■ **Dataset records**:
========================
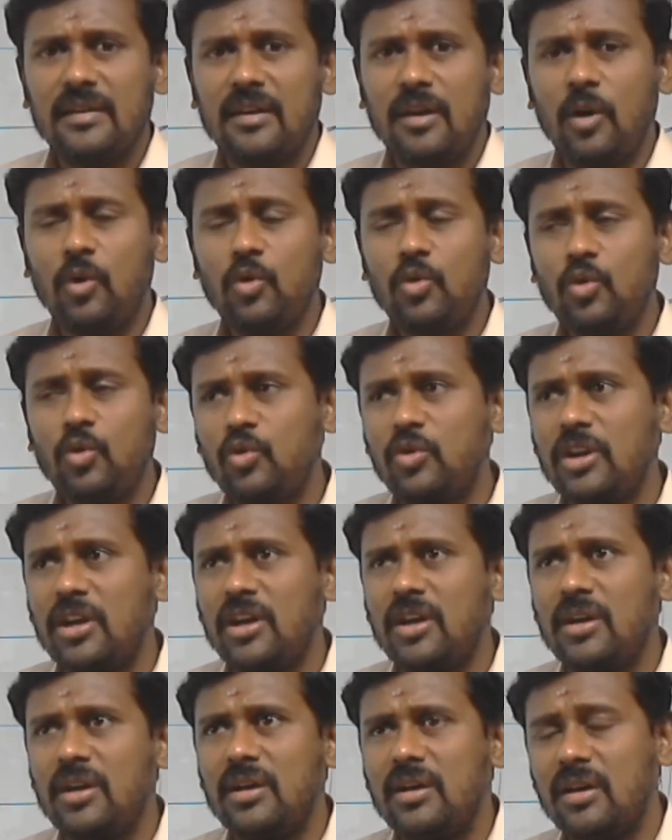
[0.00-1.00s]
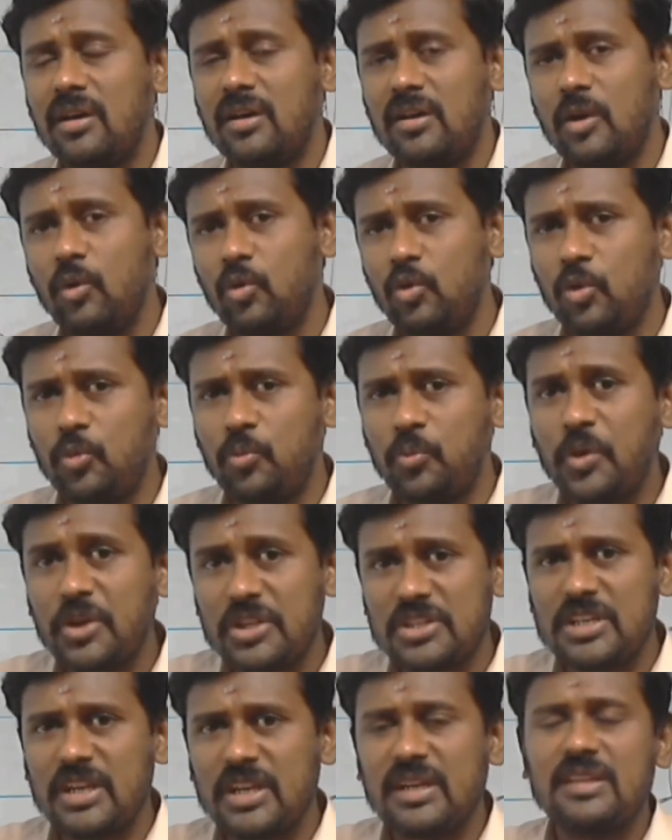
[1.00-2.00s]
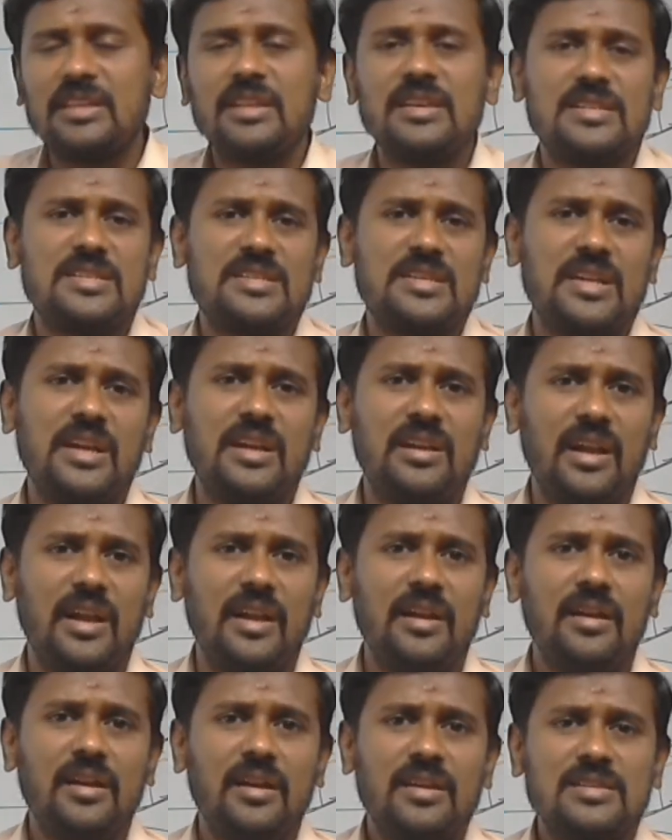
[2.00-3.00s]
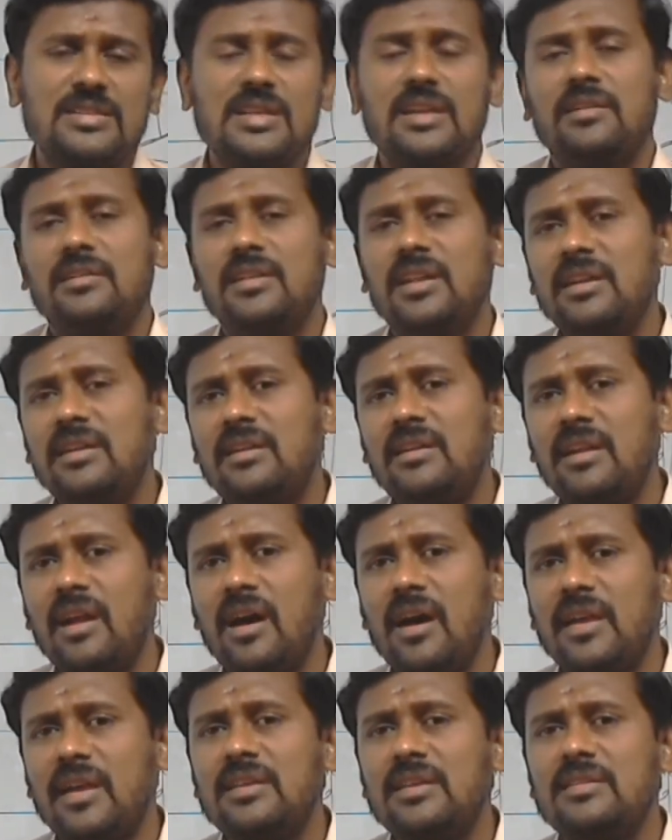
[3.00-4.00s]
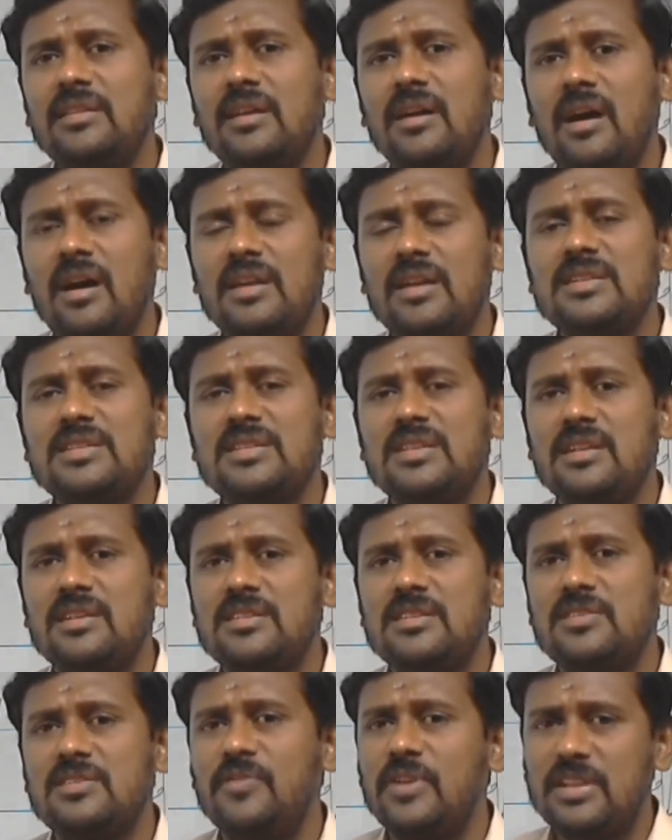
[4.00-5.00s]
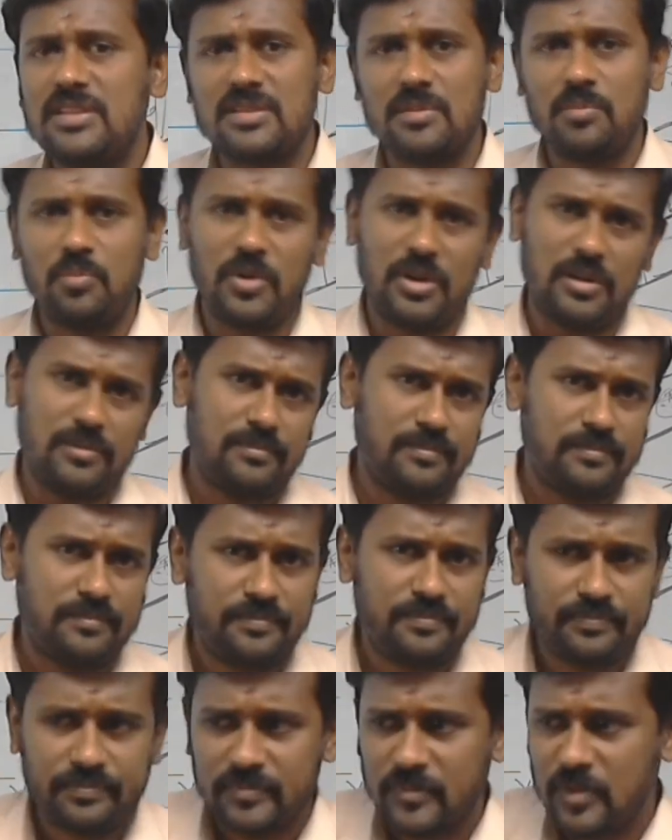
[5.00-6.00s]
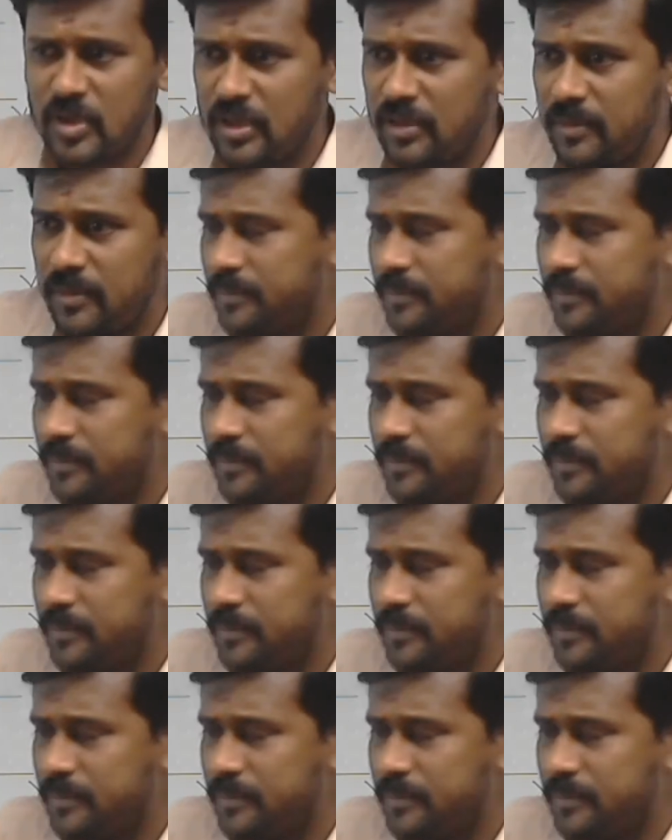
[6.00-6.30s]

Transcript: how to draw or how to project the straight line, so then drawing the answer is very simple. Okay.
========================
■ **PROBLEM REQUIREMENTS**: Transcribe every entry exactly. Leave out the pictures.

■ **SOLUTION**:
[0.00-1.00s]
[1.00-2.00s]
[2.00-3.00s]
[3.00-4.00s]
[4.00-5.00s]
[5.00-6.00s]
[6.00-6.30s]

Transcript: how to draw or how to project the straight line, so then drawing the answer is very simple. Okay.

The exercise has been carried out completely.